Transcribe each entry below exactly. Pictures do not go in the copy.

Dataset records Block Start

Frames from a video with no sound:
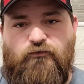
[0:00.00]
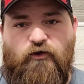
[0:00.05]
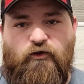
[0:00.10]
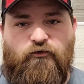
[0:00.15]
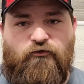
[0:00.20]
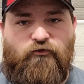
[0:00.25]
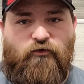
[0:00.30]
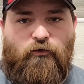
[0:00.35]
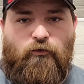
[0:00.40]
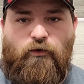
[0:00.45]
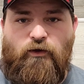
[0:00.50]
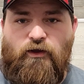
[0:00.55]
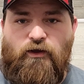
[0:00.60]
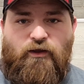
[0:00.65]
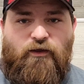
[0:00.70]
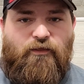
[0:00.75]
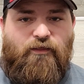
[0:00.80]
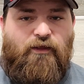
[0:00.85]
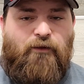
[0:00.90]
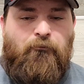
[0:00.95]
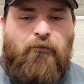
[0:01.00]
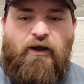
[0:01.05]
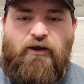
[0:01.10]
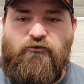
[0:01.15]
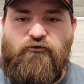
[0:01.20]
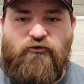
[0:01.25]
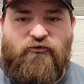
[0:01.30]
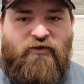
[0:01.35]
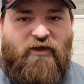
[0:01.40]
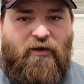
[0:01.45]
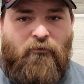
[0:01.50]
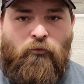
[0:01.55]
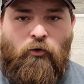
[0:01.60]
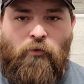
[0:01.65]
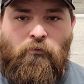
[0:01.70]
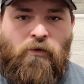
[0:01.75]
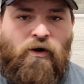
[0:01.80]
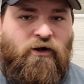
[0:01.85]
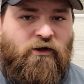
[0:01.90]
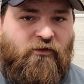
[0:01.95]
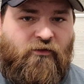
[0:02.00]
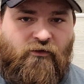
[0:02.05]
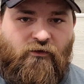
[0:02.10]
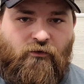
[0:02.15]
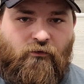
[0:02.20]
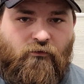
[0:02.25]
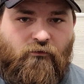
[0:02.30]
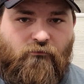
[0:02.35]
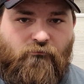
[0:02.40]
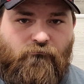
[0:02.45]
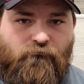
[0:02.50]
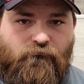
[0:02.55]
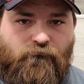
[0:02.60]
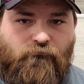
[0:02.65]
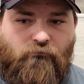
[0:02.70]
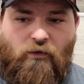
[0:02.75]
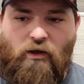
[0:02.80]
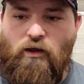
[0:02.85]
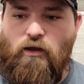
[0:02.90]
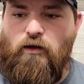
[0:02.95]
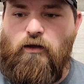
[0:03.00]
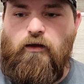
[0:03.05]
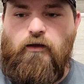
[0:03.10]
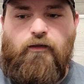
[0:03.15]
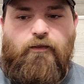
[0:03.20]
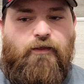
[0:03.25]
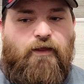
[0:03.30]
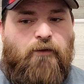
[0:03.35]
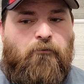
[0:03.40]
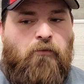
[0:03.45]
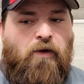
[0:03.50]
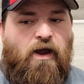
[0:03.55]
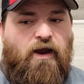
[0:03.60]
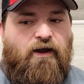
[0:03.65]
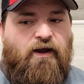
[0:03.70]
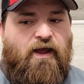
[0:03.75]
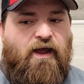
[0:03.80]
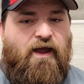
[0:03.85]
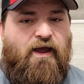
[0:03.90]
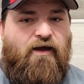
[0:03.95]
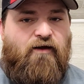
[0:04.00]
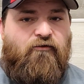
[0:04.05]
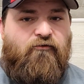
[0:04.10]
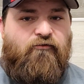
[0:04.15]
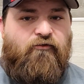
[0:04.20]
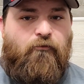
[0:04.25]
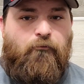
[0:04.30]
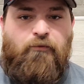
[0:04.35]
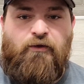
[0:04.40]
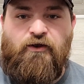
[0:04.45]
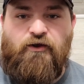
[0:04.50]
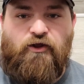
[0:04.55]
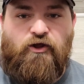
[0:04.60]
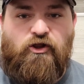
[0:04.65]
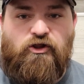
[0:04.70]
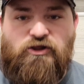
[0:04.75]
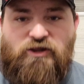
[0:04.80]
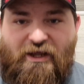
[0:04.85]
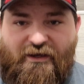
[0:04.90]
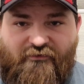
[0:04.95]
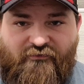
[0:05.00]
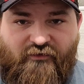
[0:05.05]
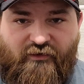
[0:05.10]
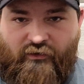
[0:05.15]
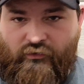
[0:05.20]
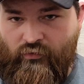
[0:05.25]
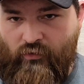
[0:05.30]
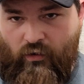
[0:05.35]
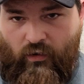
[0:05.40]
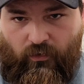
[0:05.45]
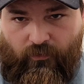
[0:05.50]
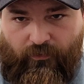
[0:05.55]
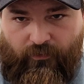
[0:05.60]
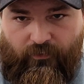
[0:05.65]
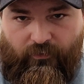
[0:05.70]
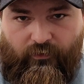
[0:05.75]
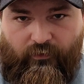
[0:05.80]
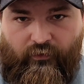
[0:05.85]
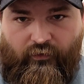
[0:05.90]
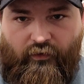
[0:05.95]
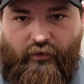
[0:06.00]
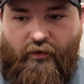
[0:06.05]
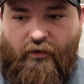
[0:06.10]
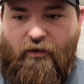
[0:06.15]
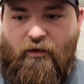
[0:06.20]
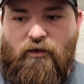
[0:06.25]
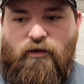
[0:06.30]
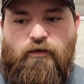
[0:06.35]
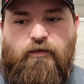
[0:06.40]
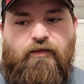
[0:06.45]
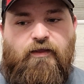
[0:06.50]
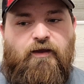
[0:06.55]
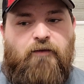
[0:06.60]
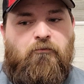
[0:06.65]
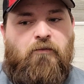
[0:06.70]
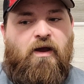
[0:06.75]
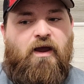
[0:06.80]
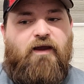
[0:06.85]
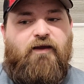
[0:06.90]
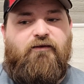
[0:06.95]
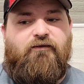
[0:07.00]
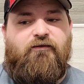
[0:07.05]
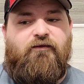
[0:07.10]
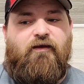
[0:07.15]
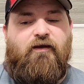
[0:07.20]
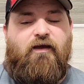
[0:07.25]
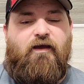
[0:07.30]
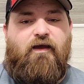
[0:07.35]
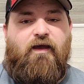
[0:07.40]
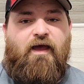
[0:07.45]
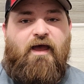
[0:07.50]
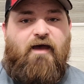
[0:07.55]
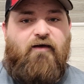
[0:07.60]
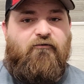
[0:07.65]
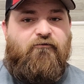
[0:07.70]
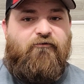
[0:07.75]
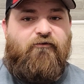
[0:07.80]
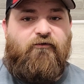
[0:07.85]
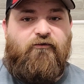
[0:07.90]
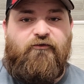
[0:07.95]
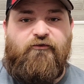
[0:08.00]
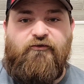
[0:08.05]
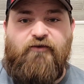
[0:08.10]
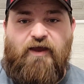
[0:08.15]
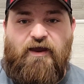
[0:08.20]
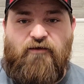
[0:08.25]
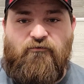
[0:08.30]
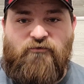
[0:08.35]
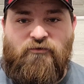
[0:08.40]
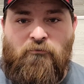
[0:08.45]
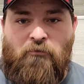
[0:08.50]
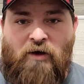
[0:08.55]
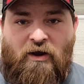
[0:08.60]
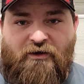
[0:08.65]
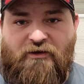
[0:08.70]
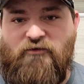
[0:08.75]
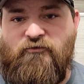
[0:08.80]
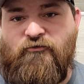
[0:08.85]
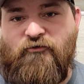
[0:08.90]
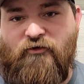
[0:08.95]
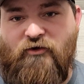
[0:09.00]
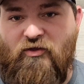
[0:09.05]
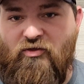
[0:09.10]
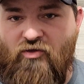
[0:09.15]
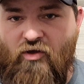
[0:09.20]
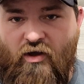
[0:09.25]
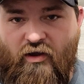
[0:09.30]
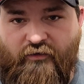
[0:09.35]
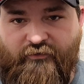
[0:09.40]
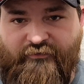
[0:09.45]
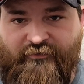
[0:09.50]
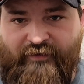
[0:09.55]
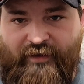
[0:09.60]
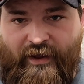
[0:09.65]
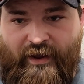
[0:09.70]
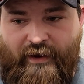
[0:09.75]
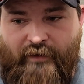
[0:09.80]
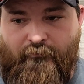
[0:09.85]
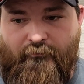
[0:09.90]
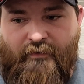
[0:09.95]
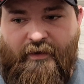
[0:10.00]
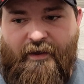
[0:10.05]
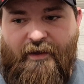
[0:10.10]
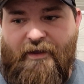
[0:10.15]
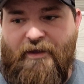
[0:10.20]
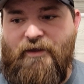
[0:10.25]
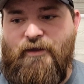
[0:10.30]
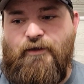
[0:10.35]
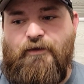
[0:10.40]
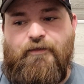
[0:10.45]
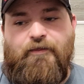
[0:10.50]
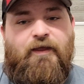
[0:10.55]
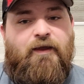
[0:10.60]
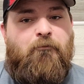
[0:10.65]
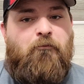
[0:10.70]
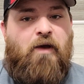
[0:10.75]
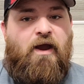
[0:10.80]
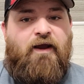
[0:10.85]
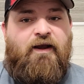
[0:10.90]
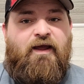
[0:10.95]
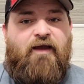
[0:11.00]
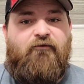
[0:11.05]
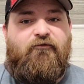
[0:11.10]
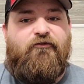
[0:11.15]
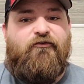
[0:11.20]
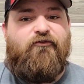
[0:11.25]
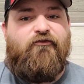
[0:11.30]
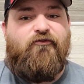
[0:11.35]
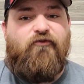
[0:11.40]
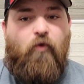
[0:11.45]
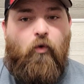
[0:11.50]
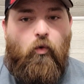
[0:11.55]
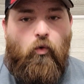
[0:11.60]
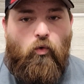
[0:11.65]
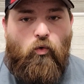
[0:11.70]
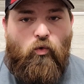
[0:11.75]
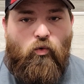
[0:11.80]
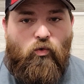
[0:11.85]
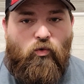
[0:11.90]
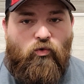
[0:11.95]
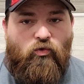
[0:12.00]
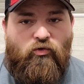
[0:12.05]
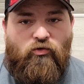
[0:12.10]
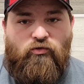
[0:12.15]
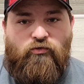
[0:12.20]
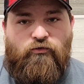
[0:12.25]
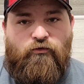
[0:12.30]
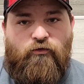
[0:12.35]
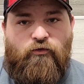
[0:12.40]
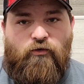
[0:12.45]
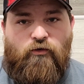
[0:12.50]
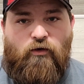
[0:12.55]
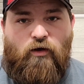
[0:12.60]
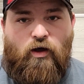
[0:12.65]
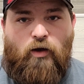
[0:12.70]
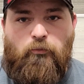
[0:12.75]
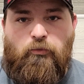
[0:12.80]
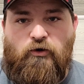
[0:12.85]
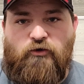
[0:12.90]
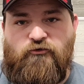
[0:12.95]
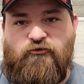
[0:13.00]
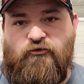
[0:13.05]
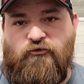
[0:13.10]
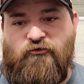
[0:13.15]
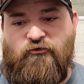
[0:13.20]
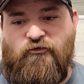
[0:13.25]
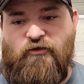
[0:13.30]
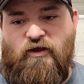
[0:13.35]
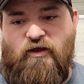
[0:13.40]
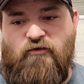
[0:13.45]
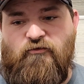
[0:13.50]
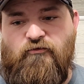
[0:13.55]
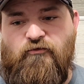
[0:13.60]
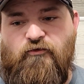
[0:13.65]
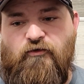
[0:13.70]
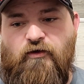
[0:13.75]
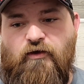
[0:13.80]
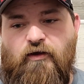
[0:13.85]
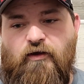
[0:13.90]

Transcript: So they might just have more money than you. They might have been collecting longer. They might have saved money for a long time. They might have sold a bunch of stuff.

Dataset records Block End

**Answer to the problem**
Frames from a video with no sound:
[0:00.00]
[0:00.05]
[0:00.10]
[0:00.15]
[0:00.20]
[0:00.25]
[0:00.30]
[0:00.35]
[0:00.40]
[0:00.45]
[0:00.50]
[0:00.55]
[0:00.60]
[0:00.65]
[0:00.70]
[0:00.75]
[0:00.80]
[0:00.85]
[0:00.90]
[0:00.95]
[0:01.00]
[0:01.05]
[0:01.10]
[0:01.15]
[0:01.20]
[0:01.25]
[0:01.30]
[0:01.35]
[0:01.40]
[0:01.45]
[0:01.50]
[0:01.55]
[0:01.60]
[0:01.65]
[0:01.70]
[0:01.75]
[0:01.80]
[0:01.85]
[0:01.90]
[0:01.95]
[0:02.00]
[0:02.05]
[0:02.10]
[0:02.15]
[0:02.20]
[0:02.25]
[0:02.30]
[0:02.35]
[0:02.40]
[0:02.45]
[0:02.50]
[0:02.55]
[0:02.60]
[0:02.65]
[0:02.70]
[0:02.75]
[0:02.80]
[0:02.85]
[0:02.90]
[0:02.95]
[0:03.00]
[0:03.05]
[0:03.10]
[0:03.15]
[0:03.20]
[0:03.25]
[0:03.30]
[0:03.35]
[0:03.40]
[0:03.45]
[0:03.50]
[0:03.55]
[0:03.60]
[0:03.65]
[0:03.70]
[0:03.75]
[0:03.80]
[0:03.85]
[0:03.90]
[0:03.95]
[0:04.00]
[0:04.05]
[0:04.10]
[0:04.15]
[0:04.20]
[0:04.25]
[0:04.30]
[0:04.35]
[0:04.40]
[0:04.45]
[0:04.50]
[0:04.55]
[0:04.60]
[0:04.65]
[0:04.70]
[0:04.75]
[0:04.80]
[0:04.85]
[0:04.90]
[0:04.95]
[0:05.00]
[0:05.05]
[0:05.10]
[0:05.15]
[0:05.20]
[0:05.25]
[0:05.30]
[0:05.35]
[0:05.40]
[0:05.45]
[0:05.50]
[0:05.55]
[0:05.60]
[0:05.65]
[0:05.70]
[0:05.75]
[0:05.80]
[0:05.85]
[0:05.90]
[0:05.95]
[0:06.00]
[0:06.05]
[0:06.10]
[0:06.15]
[0:06.20]
[0:06.25]
[0:06.30]
[0:06.35]
[0:06.40]
[0:06.45]
[0:06.50]
[0:06.55]
[0:06.60]
[0:06.65]
[0:06.70]
[0:06.75]
[0:06.80]
[0:06.85]
[0:06.90]
[0:06.95]
[0:07.00]
[0:07.05]
[0:07.10]
[0:07.15]
[0:07.20]
[0:07.25]
[0:07.30]
[0:07.35]
[0:07.40]
[0:07.45]
[0:07.50]
[0:07.55]
[0:07.60]
[0:07.65]
[0:07.70]
[0:07.75]
[0:07.80]
[0:07.85]
[0:07.90]
[0:07.95]
[0:08.00]
[0:08.05]
[0:08.10]
[0:08.15]
[0:08.20]
[0:08.25]
[0:08.30]
[0:08.35]
[0:08.40]
[0:08.45]
[0:08.50]
[0:08.55]
[0:08.60]
[0:08.65]
[0:08.70]
[0:08.75]
[0:08.80]
[0:08.85]
[0:08.90]
[0:08.95]
[0:09.00]
[0:09.05]
[0:09.10]
[0:09.15]
[0:09.20]
[0:09.25]
[0:09.30]
[0:09.35]
[0:09.40]
[0:09.45]
[0:09.50]
[0:09.55]
[0:09.60]
[0:09.65]
[0:09.70]
[0:09.75]
[0:09.80]
[0:09.85]
[0:09.90]
[0:09.95]
[0:10.00]
[0:10.05]
[0:10.10]
[0:10.15]
[0:10.20]
[0:10.25]
[0:10.30]
[0:10.35]
[0:10.40]
[0:10.45]
[0:10.50]
[0:10.55]
[0:10.60]
[0:10.65]
[0:10.70]
[0:10.75]
[0:10.80]
[0:10.85]
[0:10.90]
[0:10.95]
[0:11.00]
[0:11.05]
[0:11.10]
[0:11.15]
[0:11.20]
[0:11.25]
[0:11.30]
[0:11.35]
[0:11.40]
[0:11.45]
[0:11.50]
[0:11.55]
[0:11.60]
[0:11.65]
[0:11.70]
[0:11.75]
[0:11.80]
[0:11.85]
[0:11.90]
[0:11.95]
[0:12.00]
[0:12.05]
[0:12.10]
[0:12.15]
[0:12.20]
[0:12.25]
[0:12.30]
[0:12.35]
[0:12.40]
[0:12.45]
[0:12.50]
[0:12.55]
[0:12.60]
[0:12.65]
[0:12.70]
[0:12.75]
[0:12.80]
[0:12.85]
[0:12.90]
[0:12.95]
[0:13.00]
[0:13.05]
[0:13.10]
[0:13.15]
[0:13.20]
[0:13.25]
[0:13.30]
[0:13.35]
[0:13.40]
[0:13.45]
[0:13.50]
[0:13.55]
[0:13.60]
[0:13.65]
[0:13.70]
[0:13.75]
[0:13.80]
[0:13.85]
[0:13.90]

Transcript: So they might just have more money than you. They might have been collecting longer. They might have saved money for a long time. They might have sold a bunch of stuff.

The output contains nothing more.